The Senate battle is a closely-watched intra-GOP showdown between incumbent Lisa Murkowski, who has the support of the Senate leadership, and Trump’s candidate, former state cabinet official Kelly Tshibaka. Major GOP super PACs have spent heavily to help Murkowski, though her detractors are hoping enough conservatives will follow Trump’s lead in a state he took 53-43. Democrat Pat Chesbro and Buzz Kelley, a Republican who dropped out and endorsed Tshibaka in September, are also on the ballot.
The race for governor pits hardline Republican incumbent Mike Dunleavy against both his independent predecessor, Bill Walker, and former Democratic state Rep. Les Gara. Another Republican, former Kenai Peninsula Borough Mayor Charlie Pierce, is also in, but his campaign was barely a factor even before harassment allegations against him became public.
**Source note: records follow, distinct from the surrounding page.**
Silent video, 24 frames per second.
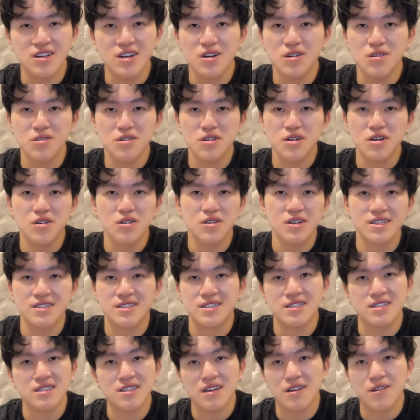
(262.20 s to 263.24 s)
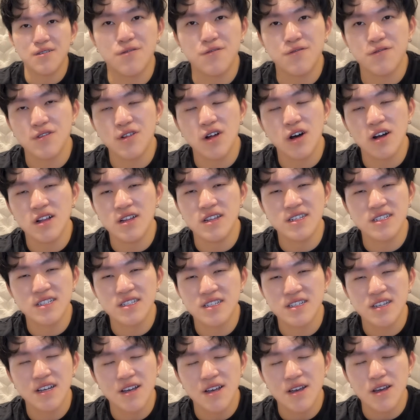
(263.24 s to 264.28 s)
Karuko isn't a flawless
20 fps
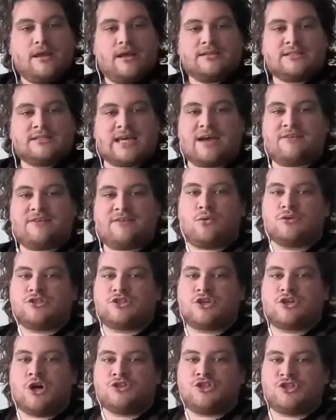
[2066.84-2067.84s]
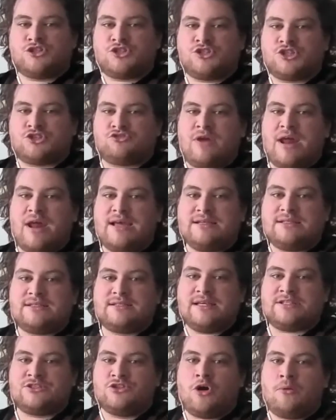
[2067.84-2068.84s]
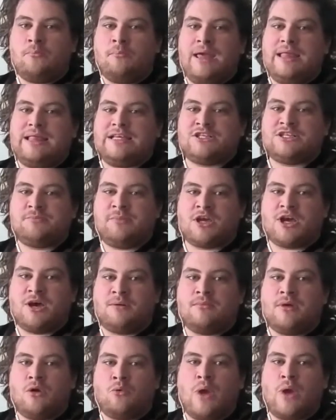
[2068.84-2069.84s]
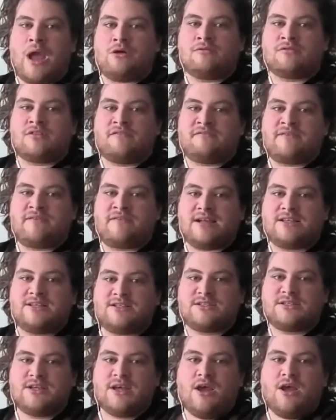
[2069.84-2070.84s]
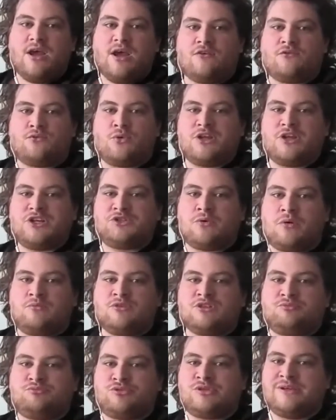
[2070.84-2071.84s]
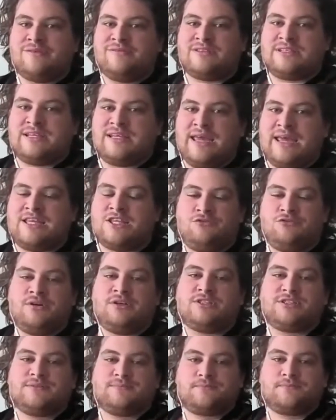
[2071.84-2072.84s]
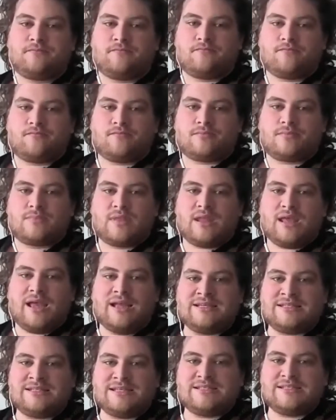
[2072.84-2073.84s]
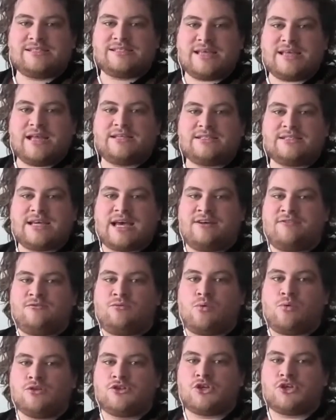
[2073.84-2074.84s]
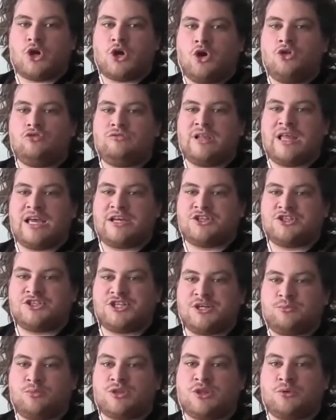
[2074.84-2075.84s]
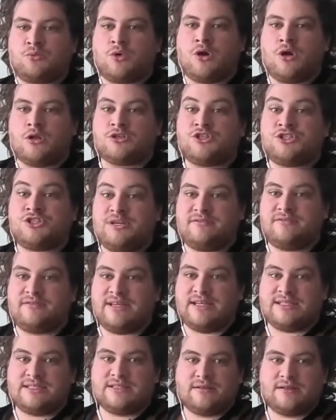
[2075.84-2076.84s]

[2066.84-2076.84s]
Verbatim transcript: to have one's consciousness raised is not merely to become aware of the facts of which one was previously ignorant. It is instead to have one's whole relationship with the world shifted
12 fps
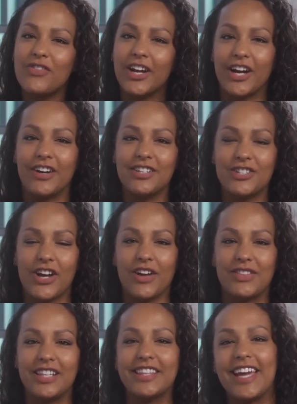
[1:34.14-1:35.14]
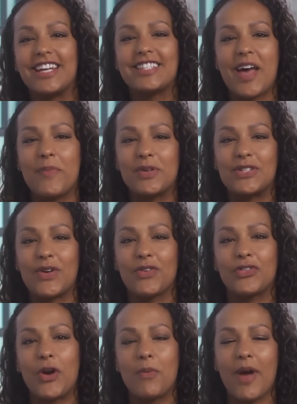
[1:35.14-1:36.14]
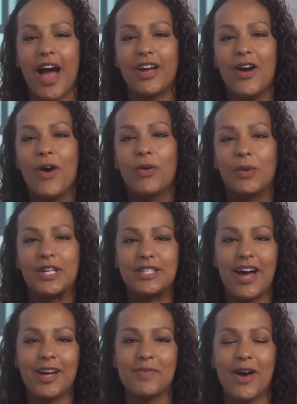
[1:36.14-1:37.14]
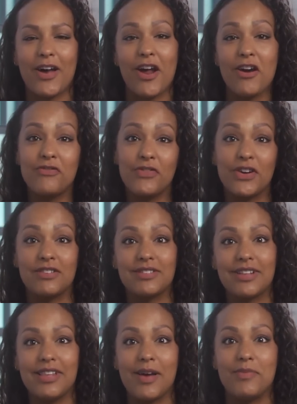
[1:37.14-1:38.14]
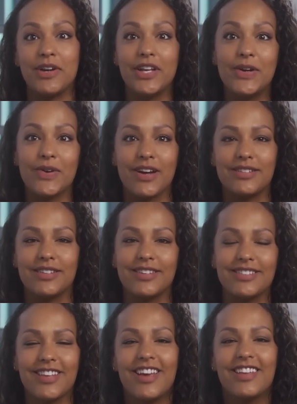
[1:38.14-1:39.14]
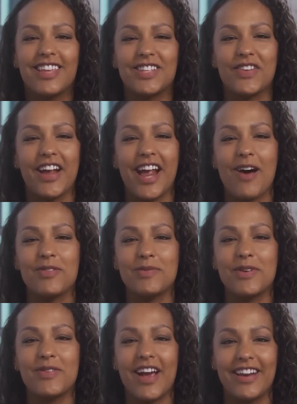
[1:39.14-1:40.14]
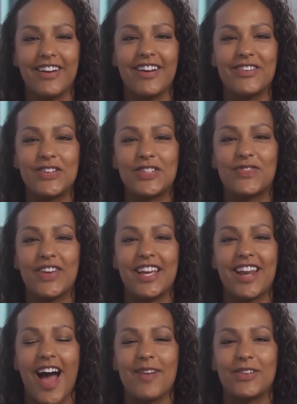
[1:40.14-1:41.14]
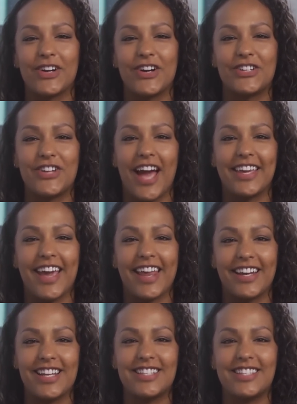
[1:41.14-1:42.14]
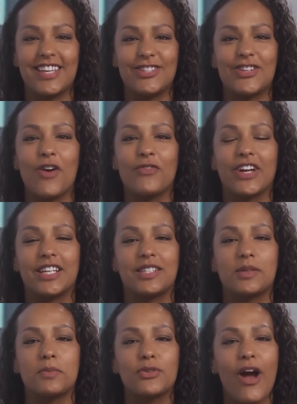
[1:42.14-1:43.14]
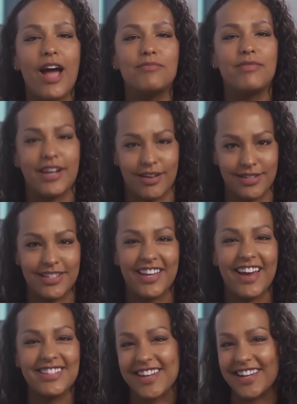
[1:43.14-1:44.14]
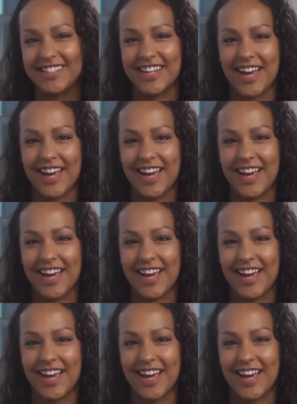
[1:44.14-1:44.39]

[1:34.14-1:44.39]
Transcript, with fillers: over here to check out the latest episode of Throwback where we talk about our first celebrity crushes. Thanks for hanging out with me right here on Newsfeed. I'm your girl, Jackie Idanisi. Don't forget to subscribe, and I'll see you guys next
Both Walker and Gara have urged their supporters to rank the other one second in order to beat Dunleavy.
Finally, Democratic Rep. Mary Peltola is trying to keep the House seat she won in an August special election against Sarah Palin. Both Palin and another Republican, Nick Begich III, are competing again, along with Libertarian Chris Bye, but Murkowski and several other notable Republicans are supporting Peltola. GOP outside groups have also bypassed this contest despite Alaska's decided red lean.